The bones of the mountain, the hiss of our cruel mother sea, they are better friends to me now than ever you were, my fellow conscious beings, who could be so much more. This is cold comfort; this is not how it should be. But if I cannot be certain who I can trust with what after two or five or fifteen years, I suppose that is simply a place I can never in good faith stand, with anyone.
And where AM I now; where have I gone and where shall I go? Do I want you to know? Because nowhere is safe from the tainted & whimsical gaze of your masquerade camera eyes, your stupid chickenshit one-way mirrors. You hunt tamer, younger, easier prey, now; you shun and you spurn and defile our memory, but there you are, still, wherever I go. Whatever you have had to say about the places I love in the past. You are (t)here. You haunt them with your treasonous flesh, your lying smiles, your practised theatre of love, your counterfeit politics. Politely-rapacious tourists slumming it down in the underworld, dazzled by the allure of liberation you dare not pay for, and as such become broken thereby, walking half-assed perversions of the true meaning of liberty, of troth, of weal. Enslavers and deceivers of yourselves & each other. Do I want you to see me or hear me? Keep my name out yr mouth and yr eyes. Real intimacy is not a thing to be bartered at all, and I feel utterly sick to ever have shared it in earnest again, to have been reminded how little that is worth.

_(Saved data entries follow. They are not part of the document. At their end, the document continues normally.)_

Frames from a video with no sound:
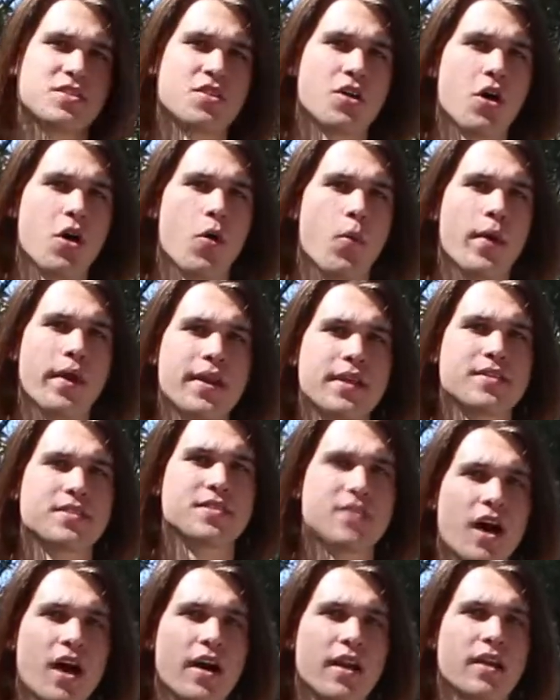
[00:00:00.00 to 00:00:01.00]
So when it's
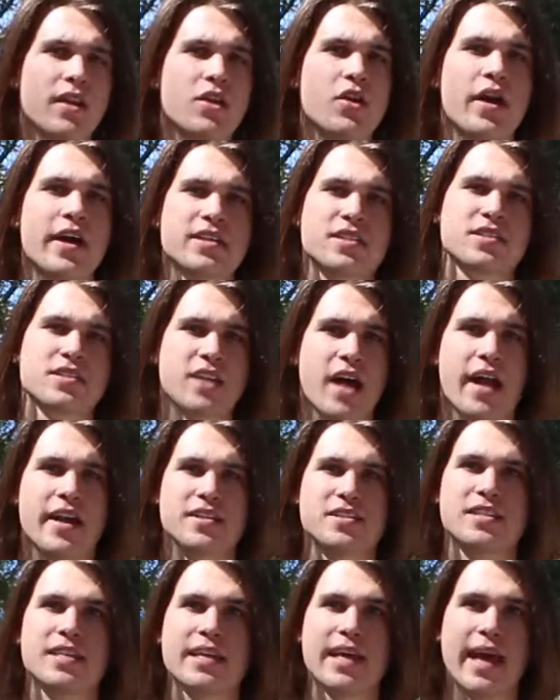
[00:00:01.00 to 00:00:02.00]
done, you guys can kind of
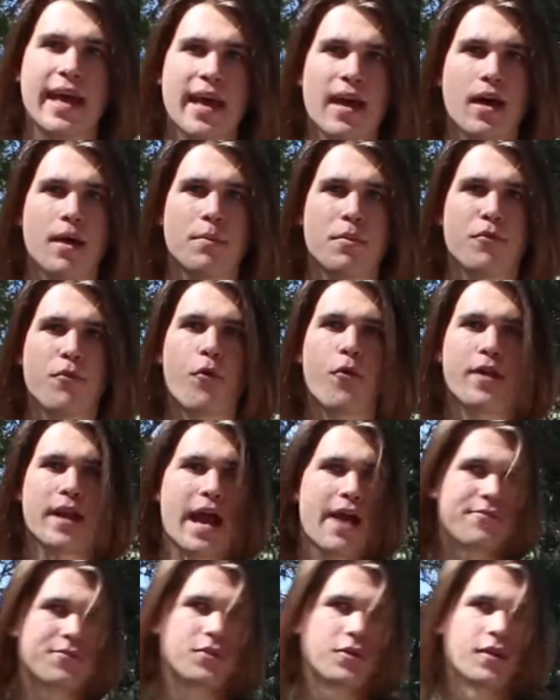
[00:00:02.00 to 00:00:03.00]
see a before and
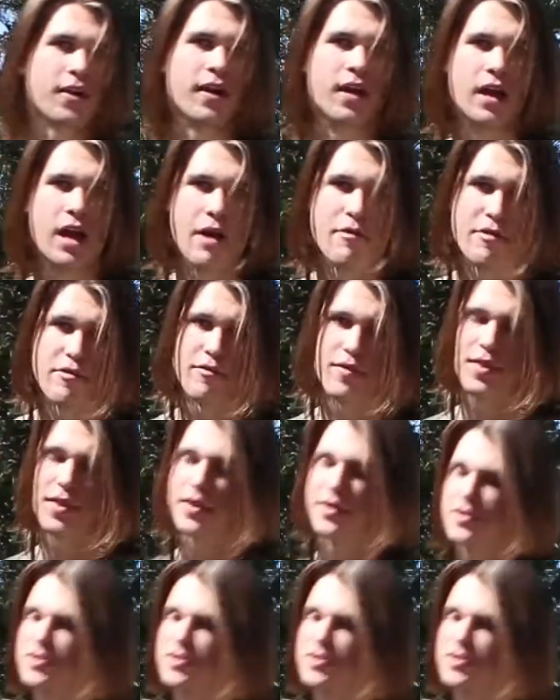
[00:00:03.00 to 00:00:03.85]
after of everything.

I am not an empty confession booth – go masturbate somewhere else. Go be insincere together elsewhere. Go fill your wounds uselessly with hotdogs and with oysters and diamond dust, septic with negligence, festering under apocryphal moons. Go carve yourselves up into pointless museum-booths in a fundraiser for things you used to decry. Grow fat on the tepid milk of the mediocre; hatch little dreamlets who will grow to dislike you as I do, propagate broken dynasties hamstrung by things you have failed to transcend. You will have no more of my soul now, you sellouts, hypocrites. You who would claim kinship by day and leave me to the wolves in my darkest hour, who would condone or support people who you have watched lie to me, exploit me, betray my trust in word and deed, knowingly do me harm via acts of their own will, erase me to ease their own guilt… you who would forge a new clan of what should rightly be your collective shame, who would DARE to fault ME for withholding forgiveness to make it EASIER for YOU because I AM somehow EVER SO SELFISH. There is no neutrality here, nor room for forgiveness. I am done.
Do I want anyone to remember? No comment; no matter; it is already over; I am already gone. I watch from beneath and I will curse you forever in silence.
but what have I ever freely given that,
in the end, has not proven a fruitless waste,
a barren? waste-
land. dead tree. hollow scaffolding,
a blueprint of a lifeless fig,
…as these dry crusts of self now seem to me as well.